## Task details
Each line of the data must reappear exactly in your answer, with no images included.

(Source data)
=== Begin Enclosure ===
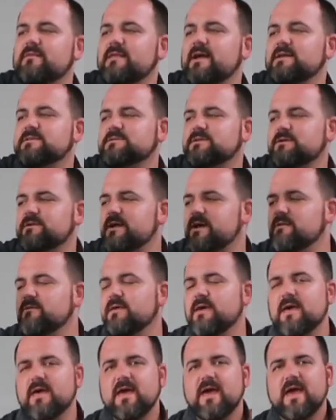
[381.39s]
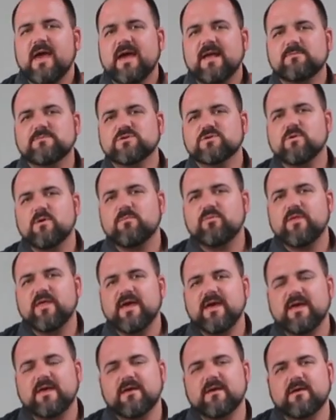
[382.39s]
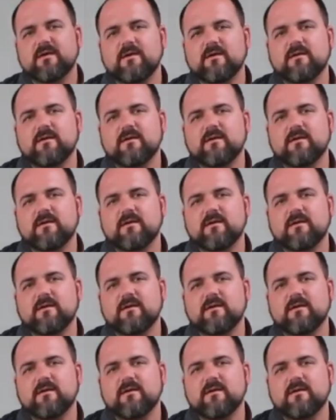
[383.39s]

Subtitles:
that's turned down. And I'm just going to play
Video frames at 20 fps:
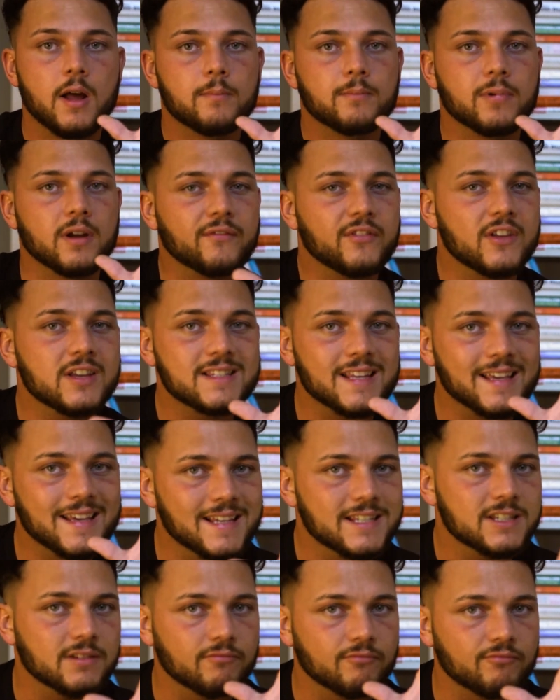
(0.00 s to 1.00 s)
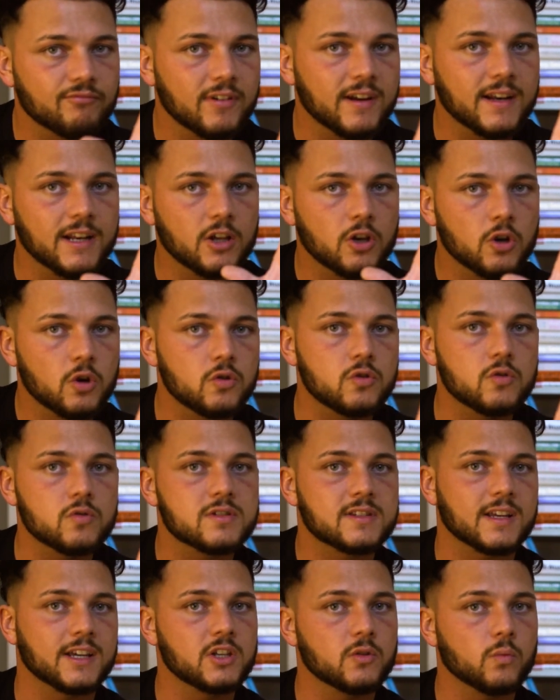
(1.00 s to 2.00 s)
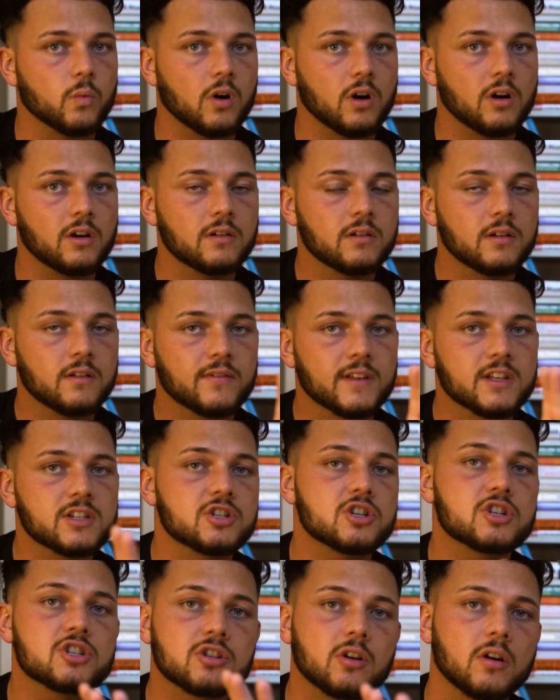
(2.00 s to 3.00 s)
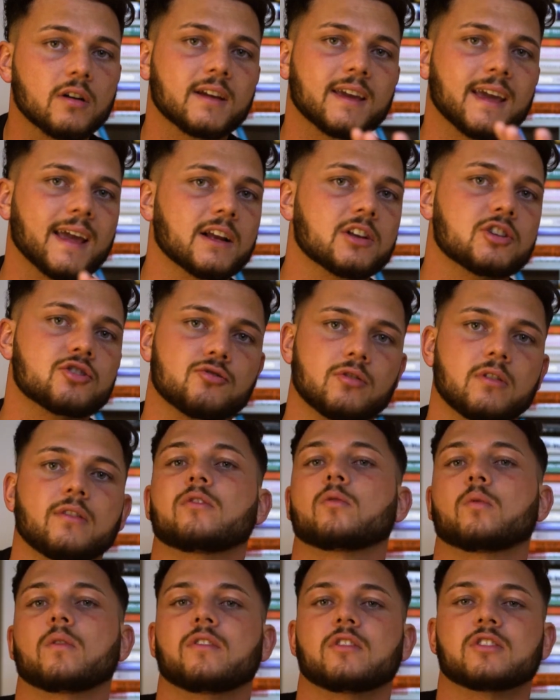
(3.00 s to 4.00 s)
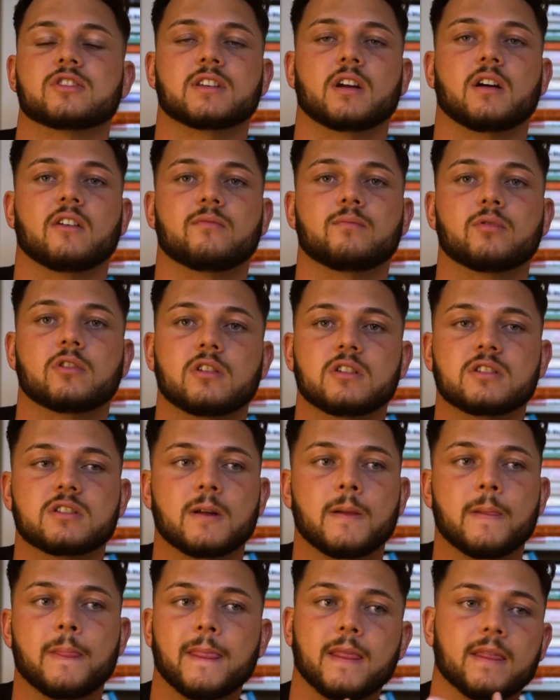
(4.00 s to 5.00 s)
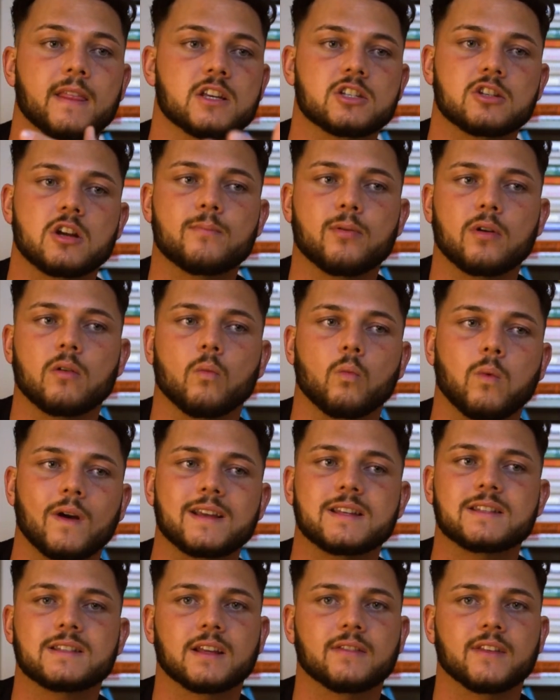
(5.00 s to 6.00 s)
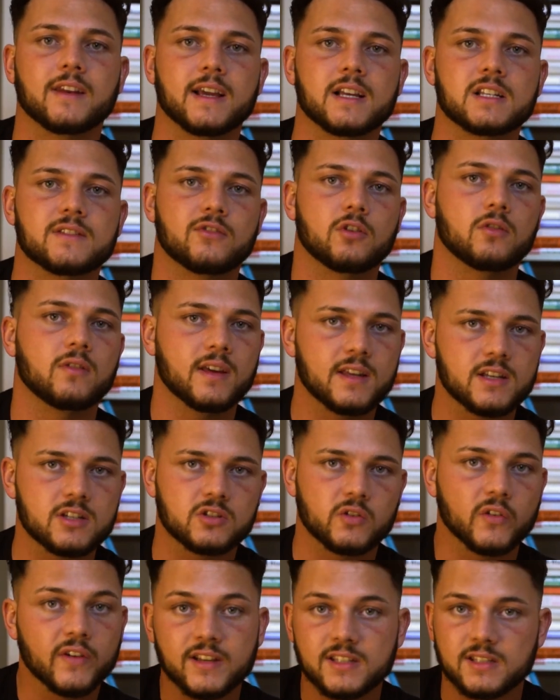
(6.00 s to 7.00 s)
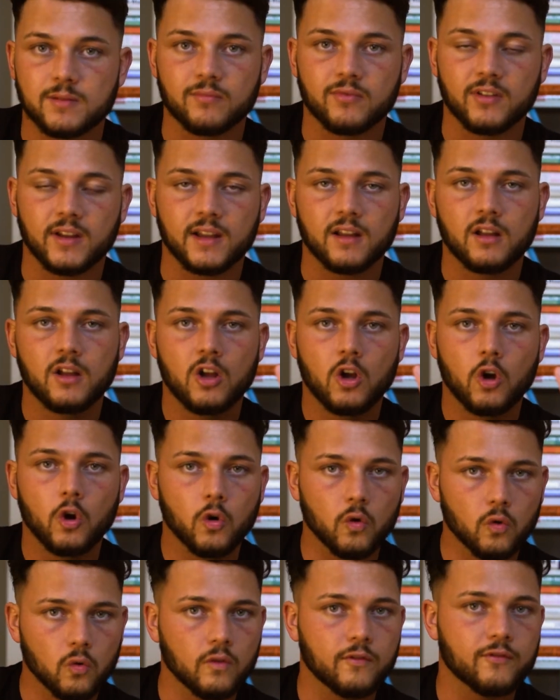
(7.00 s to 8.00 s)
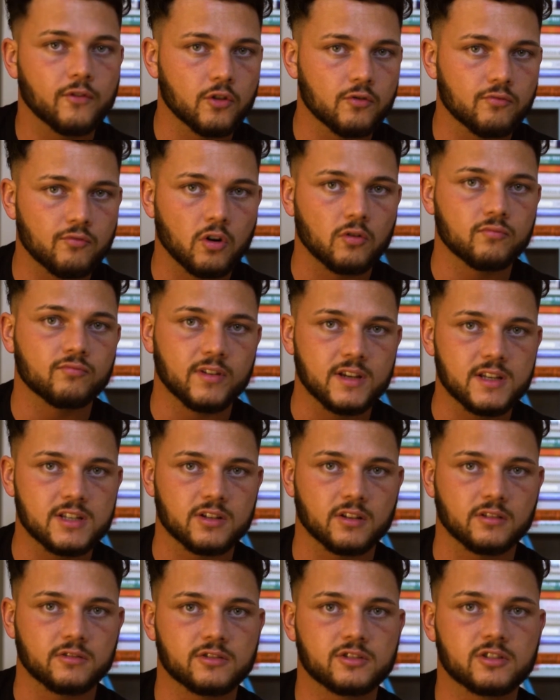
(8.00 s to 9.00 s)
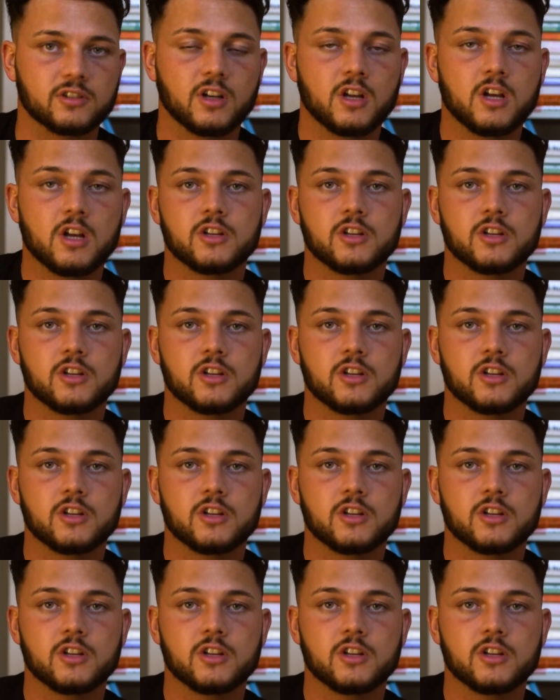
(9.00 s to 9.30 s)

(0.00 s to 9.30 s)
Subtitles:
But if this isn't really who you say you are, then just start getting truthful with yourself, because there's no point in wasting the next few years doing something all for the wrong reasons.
=== End Enclosure ===
## Reply to the task
[381.39s]
[382.39s]
[383.39s]

Subtitles:
that's turned down. And I'm just going to play
Video frames at 20 fps:
(0.00 s to 1.00 s)
(1.00 s to 2.00 s)
(2.00 s to 3.00 s)
(3.00 s to 4.00 s)
(4.00 s to 5.00 s)
(5.00 s to 6.00 s)
(6.00 s to 7.00 s)
(7.00 s to 8.00 s)
(8.00 s to 9.00 s)
(9.00 s to 9.30 s)

(0.00 s to 9.30 s)
Subtitles:
But if this isn't really who you say you are, then just start getting truthful with yourself, because there's no point in wasting the next few years doing something all for the wrong reasons.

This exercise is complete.